Extract the whole listing as it stands. Do not include the pictures.

_ _ _ _ _

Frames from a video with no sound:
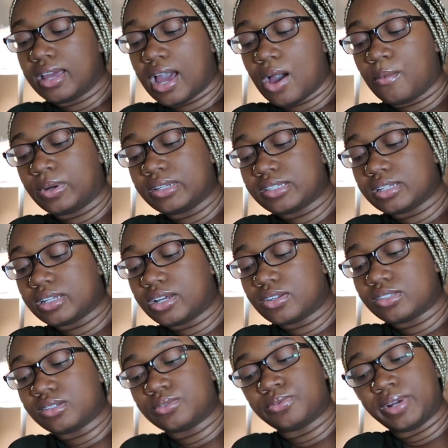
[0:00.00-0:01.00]
I wanted to go
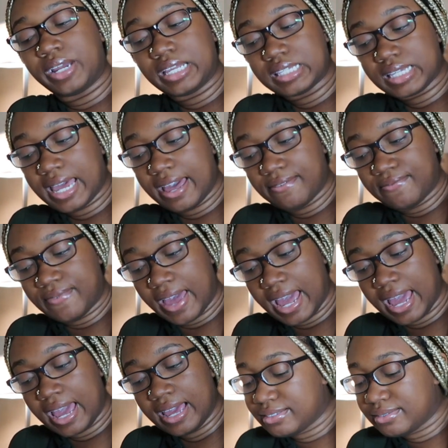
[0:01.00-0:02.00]
to Rick's
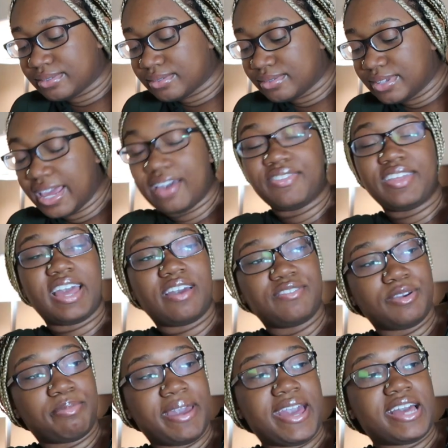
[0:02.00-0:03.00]
Cafe. You have to have
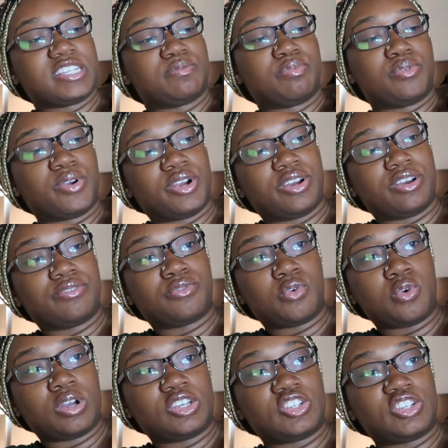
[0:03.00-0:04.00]
your passport, of
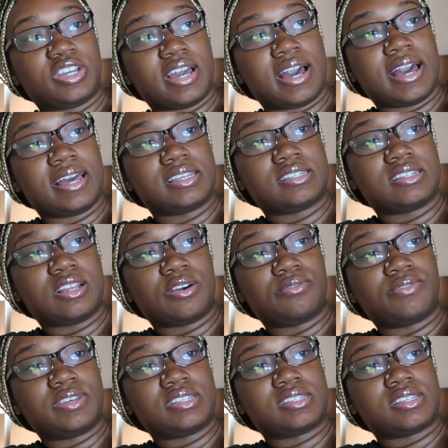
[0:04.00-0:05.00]
course, you guys. No
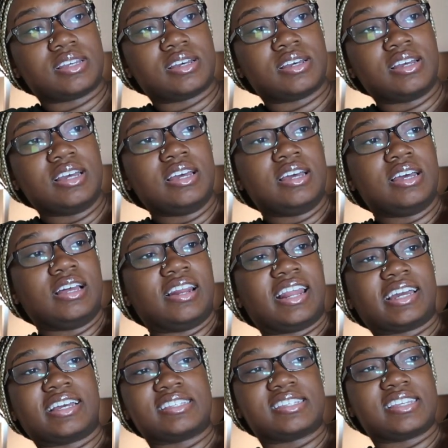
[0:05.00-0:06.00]
visa.
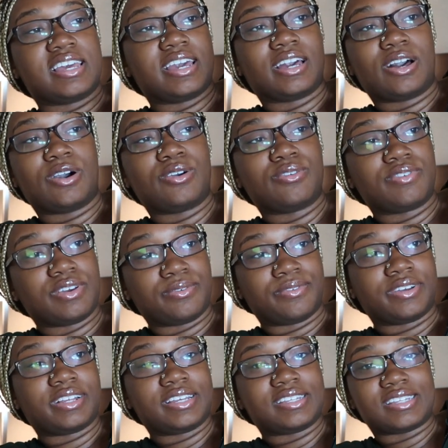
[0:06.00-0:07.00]
Like I said, COVID
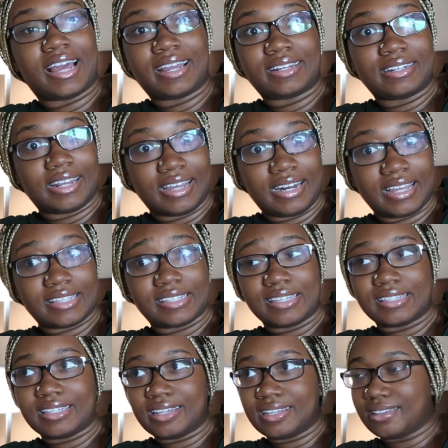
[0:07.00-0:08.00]
really is like
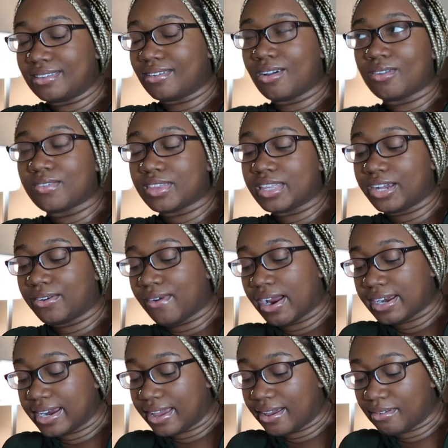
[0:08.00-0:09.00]
non-existent over there
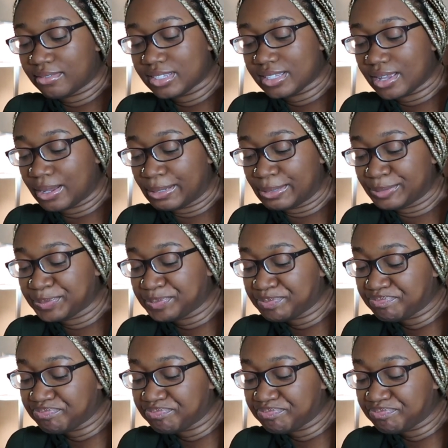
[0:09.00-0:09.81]
right now. So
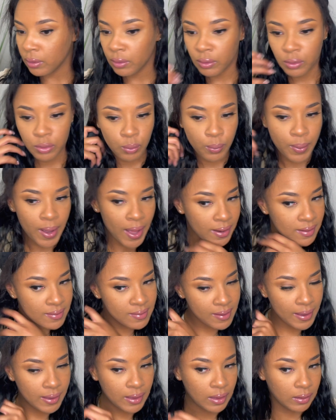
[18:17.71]
you gotta
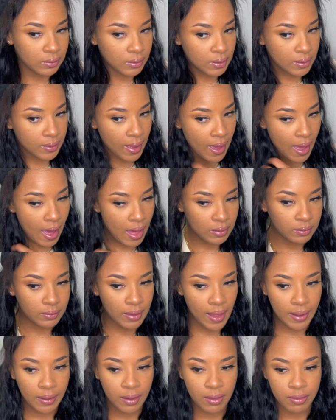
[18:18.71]
take a look at,
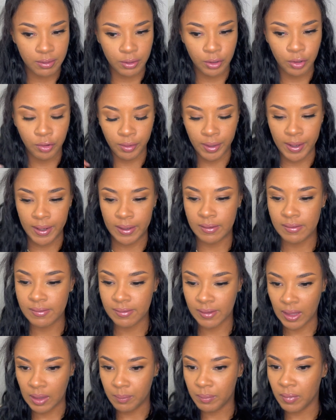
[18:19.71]
like, the grand
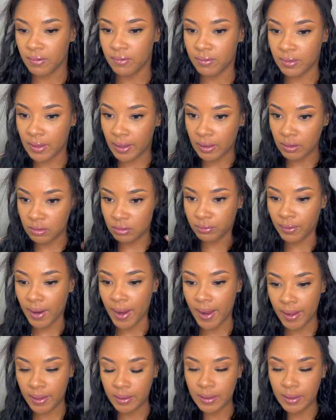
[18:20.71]
scheme of things, right?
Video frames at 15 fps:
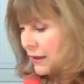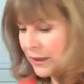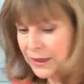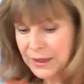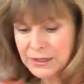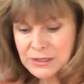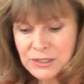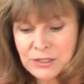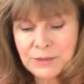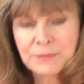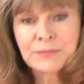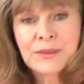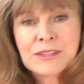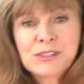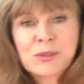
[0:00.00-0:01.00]
And
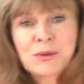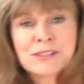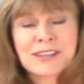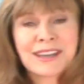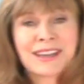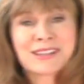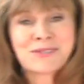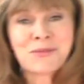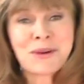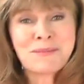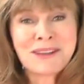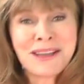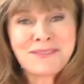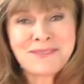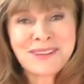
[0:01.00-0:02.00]
as soon as it gets
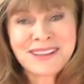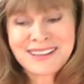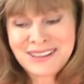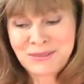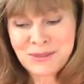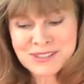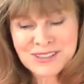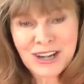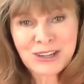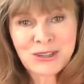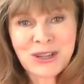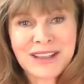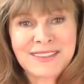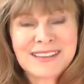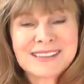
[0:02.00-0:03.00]
warm enough, we'll start
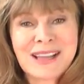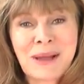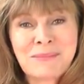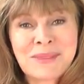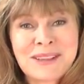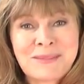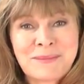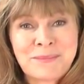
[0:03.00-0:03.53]
cooking this up.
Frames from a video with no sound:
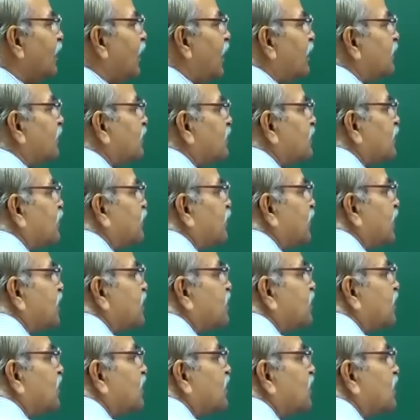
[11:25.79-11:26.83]
and the
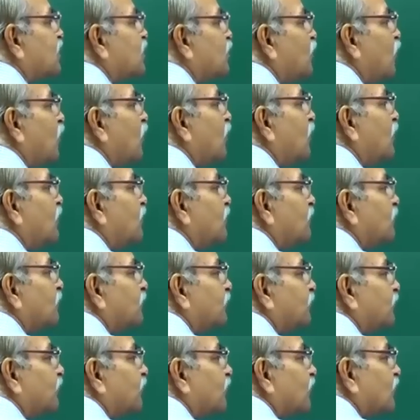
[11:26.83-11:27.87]
separation is small,
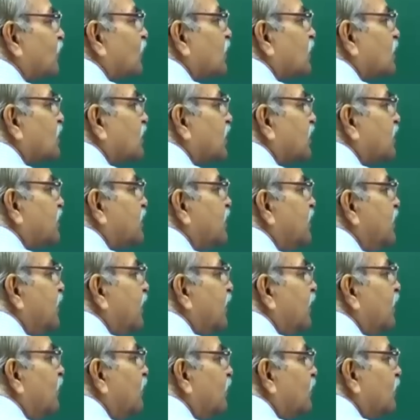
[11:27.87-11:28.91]
say
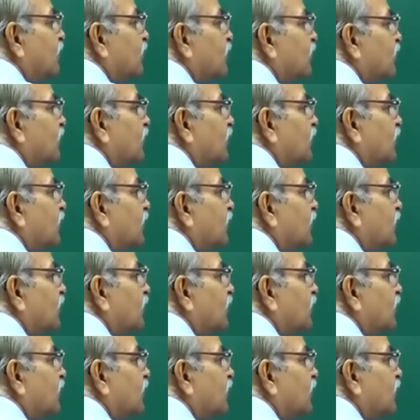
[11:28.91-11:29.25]
dl,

_ _ _ _ _

Task output
Frames from a video with no sound:
[0:00.00-0:01.00]
I wanted to go
[0:01.00-0:02.00]
to Rick's
[0:02.00-0:03.00]
Cafe. You have to have
[0:03.00-0:04.00]
your passport, of
[0:04.00-0:05.00]
course, you guys. No
[0:05.00-0:06.00]
visa.
[0:06.00-0:07.00]
Like I said, COVID
[0:07.00-0:08.00]
really is like
[0:08.00-0:09.00]
non-existent over there
[0:09.00-0:09.81]
right now. So
[18:17.71]
you gotta
[18:18.71]
take a look at,
[18:19.71]
like, the grand
[18:20.71]
scheme of things, right?
Video frames at 15 fps:
[0:00.00-0:01.00]
And
[0:01.00-0:02.00]
as soon as it gets
[0:02.00-0:03.00]
warm enough, we'll start
[0:03.00-0:03.53]
cooking this up.
Frames from a video with no sound:
[11:25.79-11:26.83]
and the
[11:26.83-11:27.87]
separation is small,
[11:27.87-11:28.91]
say
[11:28.91-11:29.25]
dl,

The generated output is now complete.